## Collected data
* * * *

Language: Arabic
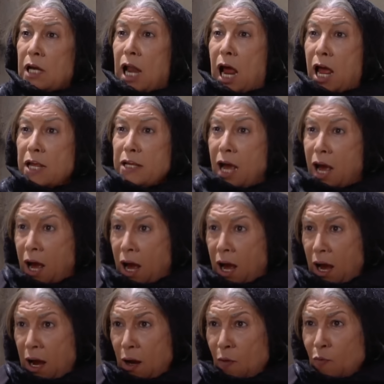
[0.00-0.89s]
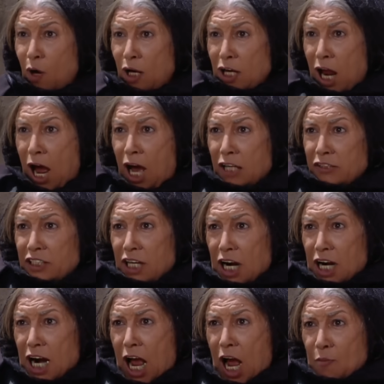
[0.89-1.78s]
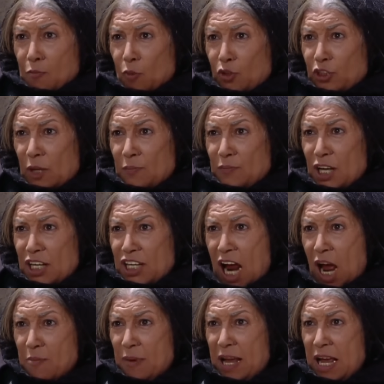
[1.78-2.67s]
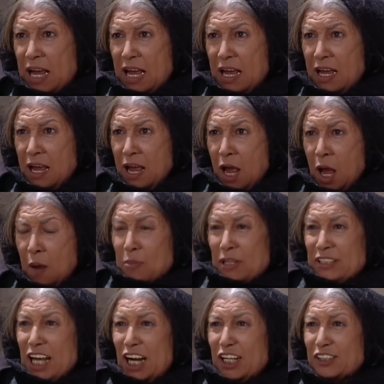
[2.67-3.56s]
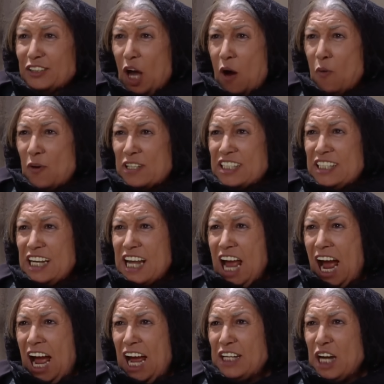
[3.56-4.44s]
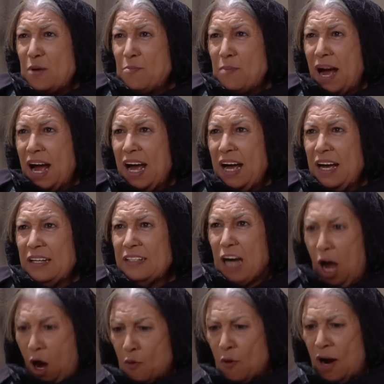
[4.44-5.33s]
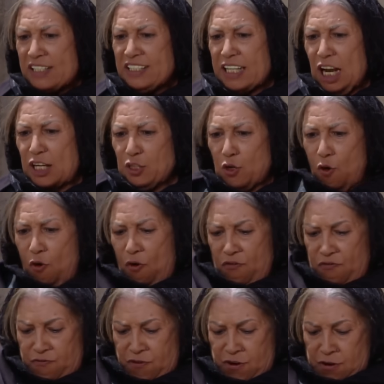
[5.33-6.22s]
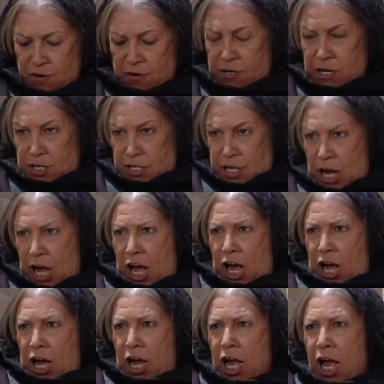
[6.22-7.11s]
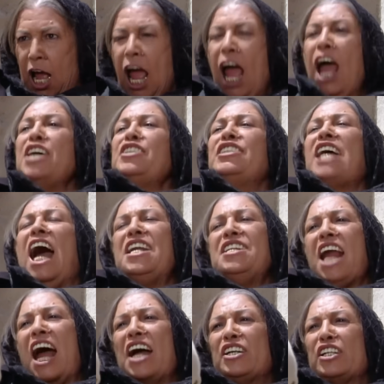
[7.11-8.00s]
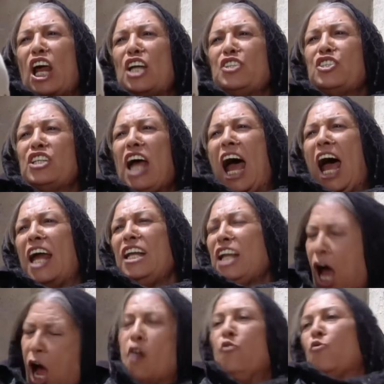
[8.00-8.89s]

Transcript: لا يا ولا عطره رح اموت من الرهبه بدك تقوصني يا عين امك قوص لشو لك ها رجال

* * * *

## What you are asked to do
What is needed is an exact copy of the entries above, with no images in it.

## Exercise response
Language: Arabic
[0.00-0.89s]
[0.89-1.78s]
[1.78-2.67s]
[2.67-3.56s]
[3.56-4.44s]
[4.44-5.33s]
[5.33-6.22s]
[6.22-7.11s]
[7.11-8.00s]
[8.00-8.89s]

Transcript: لا يا ولا عطره رح اموت من الرهبه بدك تقوصني يا عين امك قوص لشو لك ها رجال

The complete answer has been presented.